Nbpem Connection Errors in NetBackup 7.7.x and 8.0

Problem: Nbpem may crash after changing policy schedule type from Calendar to Frequency

 Solution: The workaround is to be aware of the appropriate values in the schedule. Ultimately, delete the policy to get nbpem to load.

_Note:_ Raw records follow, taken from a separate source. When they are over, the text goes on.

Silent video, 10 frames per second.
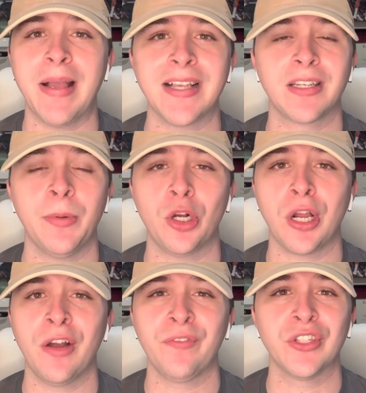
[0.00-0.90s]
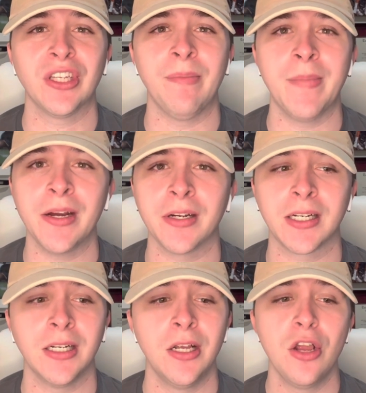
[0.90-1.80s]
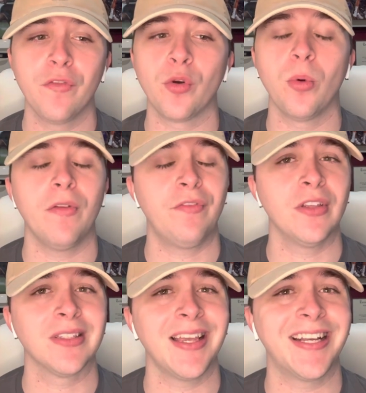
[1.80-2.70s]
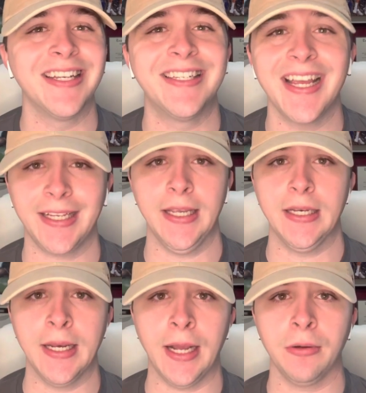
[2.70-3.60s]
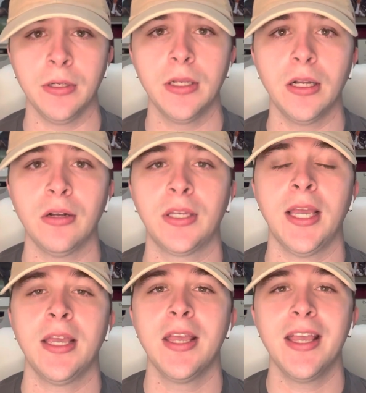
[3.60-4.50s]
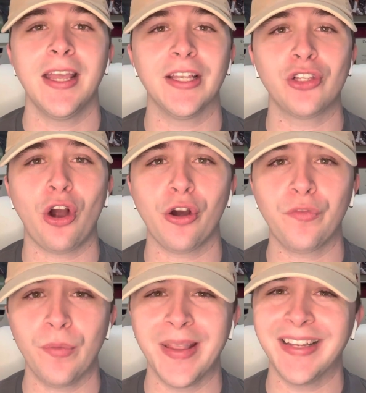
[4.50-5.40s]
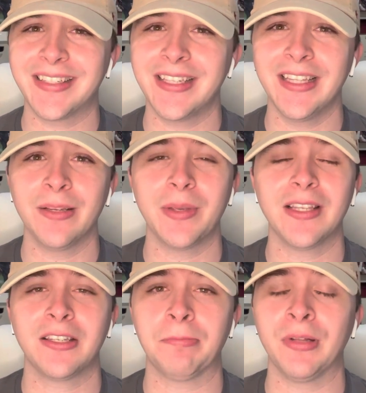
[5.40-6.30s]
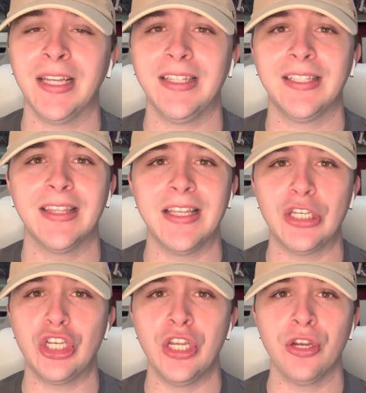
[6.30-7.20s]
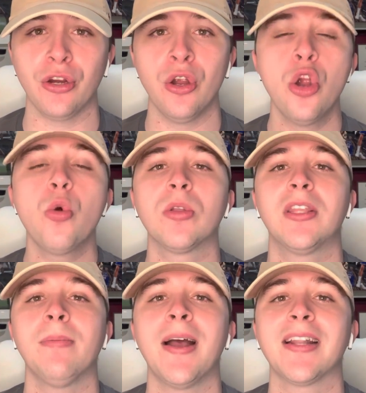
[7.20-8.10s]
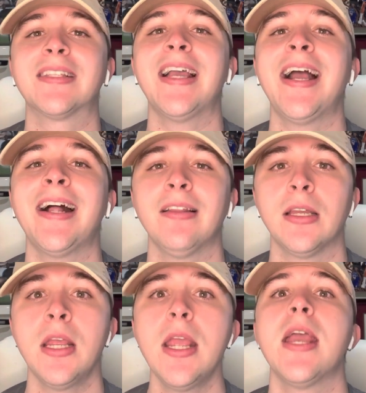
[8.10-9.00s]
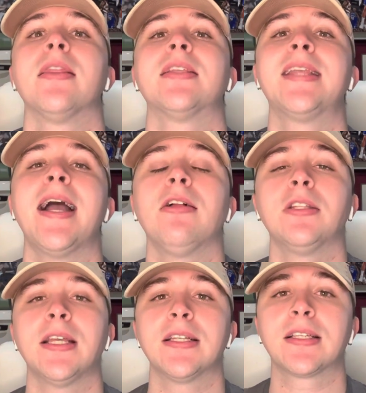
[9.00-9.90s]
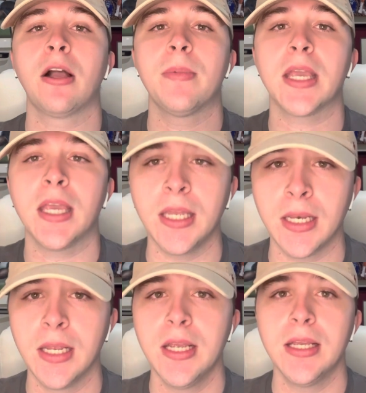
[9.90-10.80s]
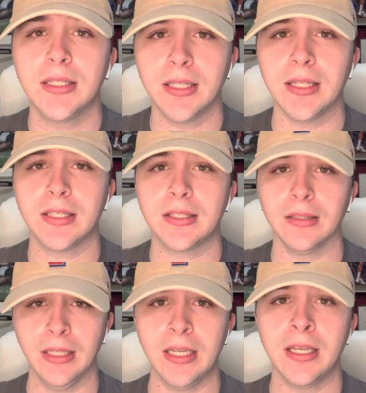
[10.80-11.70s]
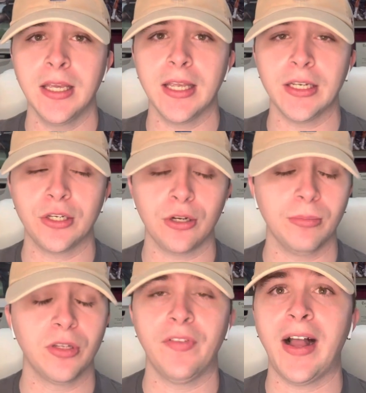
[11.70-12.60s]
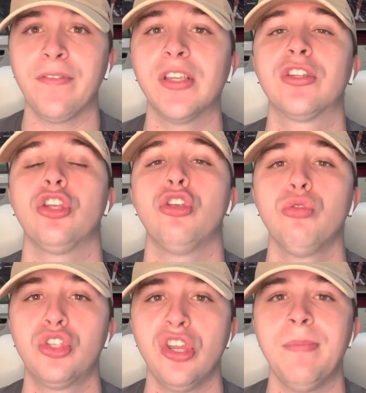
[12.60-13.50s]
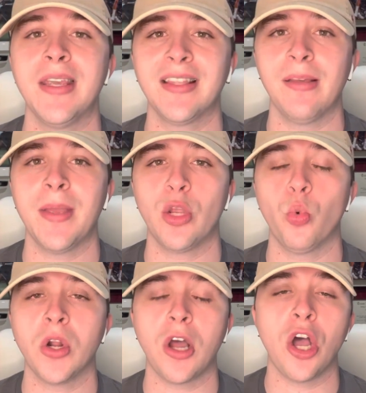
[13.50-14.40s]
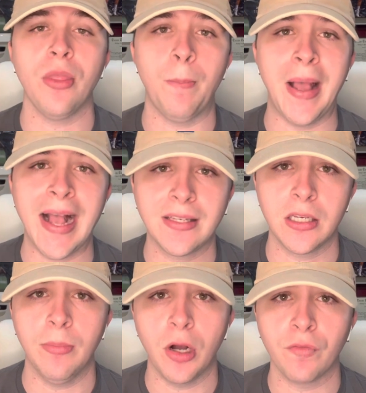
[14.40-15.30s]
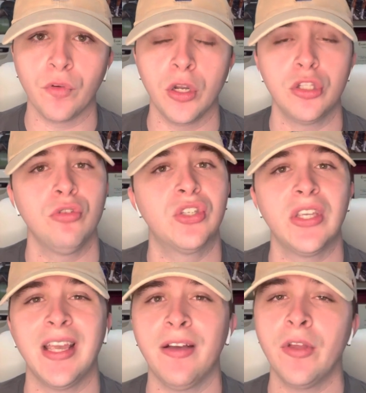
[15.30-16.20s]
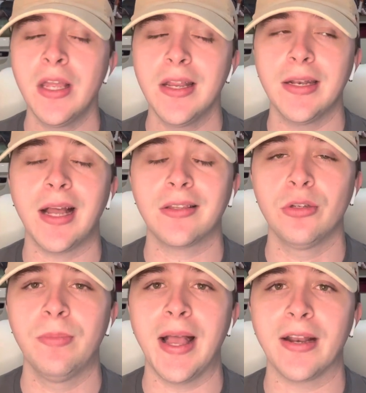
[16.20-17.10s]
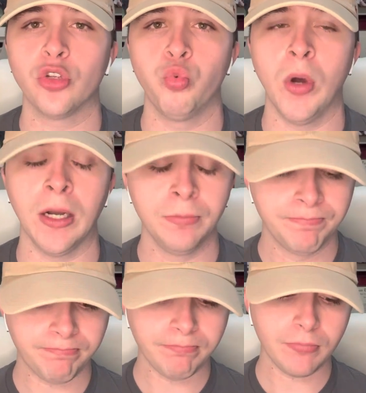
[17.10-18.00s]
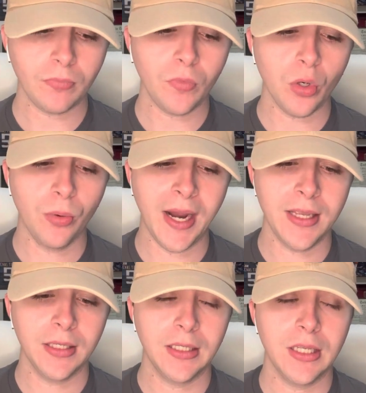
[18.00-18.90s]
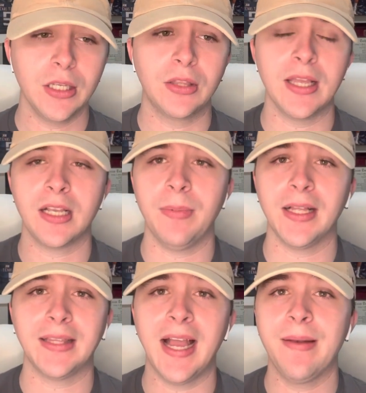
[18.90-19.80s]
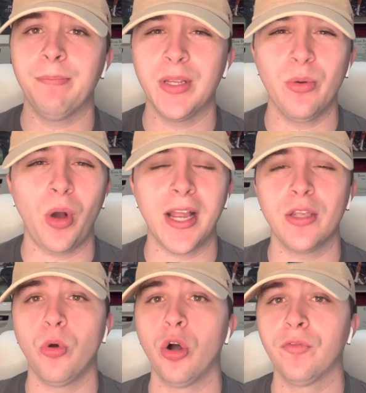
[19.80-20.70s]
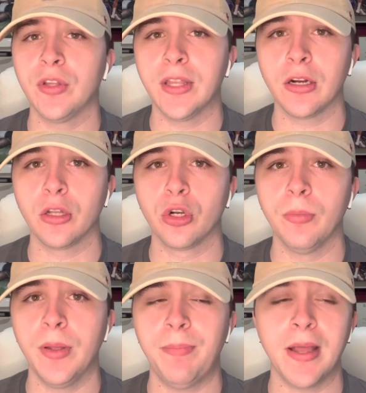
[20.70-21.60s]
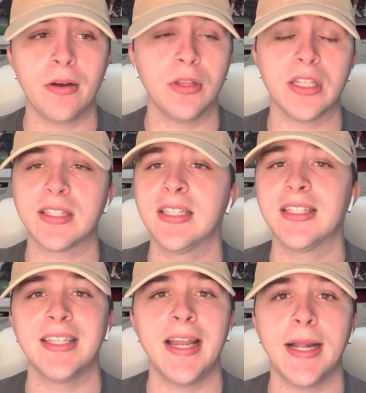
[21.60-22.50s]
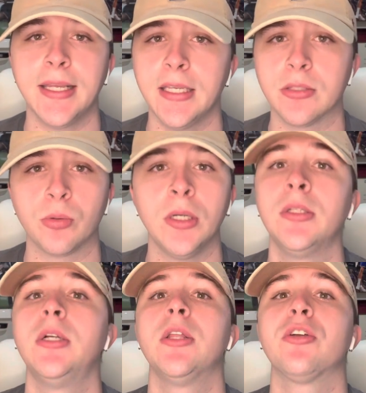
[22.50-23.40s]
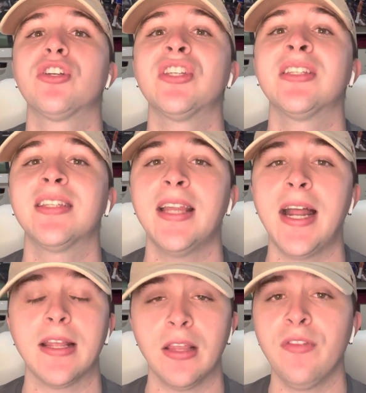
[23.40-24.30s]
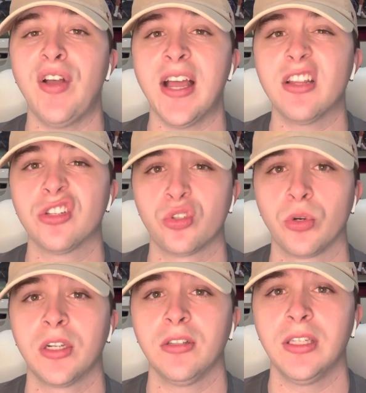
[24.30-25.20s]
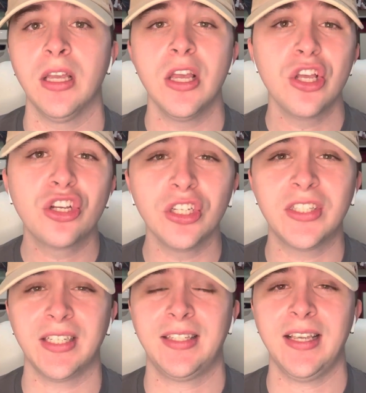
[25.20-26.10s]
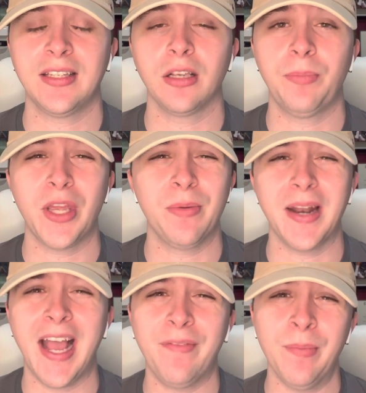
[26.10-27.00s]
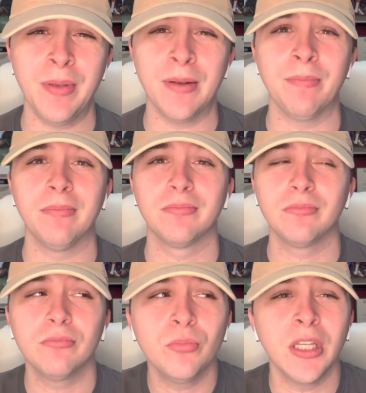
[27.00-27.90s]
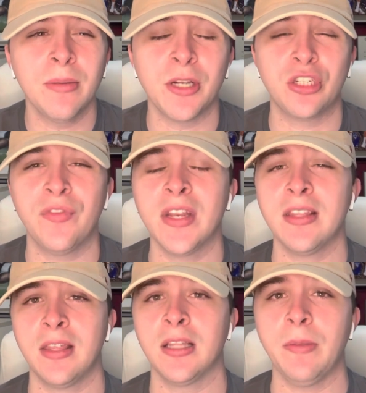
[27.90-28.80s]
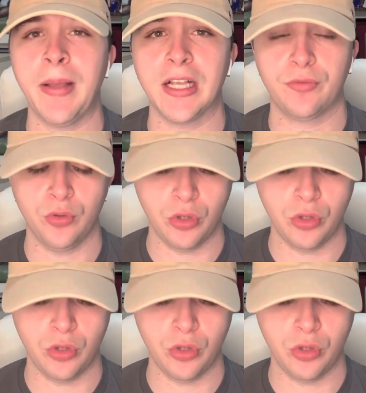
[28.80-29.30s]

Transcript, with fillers: basketball conference in America for what feels like a decade now, okay? And it's hard for me to see them get supplanted this year with the amount of talent and the talent that is coming in to this league in terms of obviously Houston being the main one on the basketball front. UCF, not too bad as well, right? You think about that and BYU, hopefully they're a little bit better. And then Cincinnati is well. They're Cincinnati. They've had historically good success up there, but haven't been really much of anything the past few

Here is a step by step recap:

8 RMAN jobs were failing with status 25 (cant connect) connection errors while bprd connected successfully. Found no transmission control protocol, host resolution, or network issues.

RMAN log showed that it was failing after sending policy info


0:13:09.334 [3020] <2> async_connect: [vnet_connect.c:1477] connect in progress 1 0x1

00:13:09.334 [3020] <2> vnet_pbxConnect: pbxConnectEx Succeeded

00:13:09.334 [3020] <2> do_pbx_service: [vnet_connect.c:2116] via PBX bprd CONNECT FROM TO fd = 15

00:13:09.334 [3020] <2> async_connect: [vnet_connect.c:1644] connect async CONNECT FROM TO fd = 15

00:13:09.334 [3020] <2> connect_to_service: connect succeeded STATUS (0) SUCCESS FROM TO bprd VIA pbx

00:13:09.335 [3020] <2> logconnections: BPRD CONNECT FROM TO fd = 15

00:13:09.335 [3020] <2> vnet_check_vxss_client_magic_with_info: [vnet_vxss_helper.c:833] VxSS not supported 0 0x0

00:13:09.335 [3020] <4> serverResponse: entering serverResponse.

00:13:09.335 [3020] <4> serverResponse: initial client_read_timeout = <1800>

00:13:09.335 [3020] <4> readCommMessages: Entering readCommMessages

00:13:10.335 [3020] <4> serverResponse: read comm file:<00:13:09 Initiating backup>

00:13:10.335 [3020] <4> serverResponse: read comm file:<00:13:10 INF - Server status = 25>

00:13:10.335 [3020] <16> serverResponse: ERR - server exited with status 25: cannot connect on socket

00:13:10.335 [3020] <16> CreateNewImage: ERR - serverResponse() failed

00:13:10.335 [3020] <4> closeApi: entering closeApi.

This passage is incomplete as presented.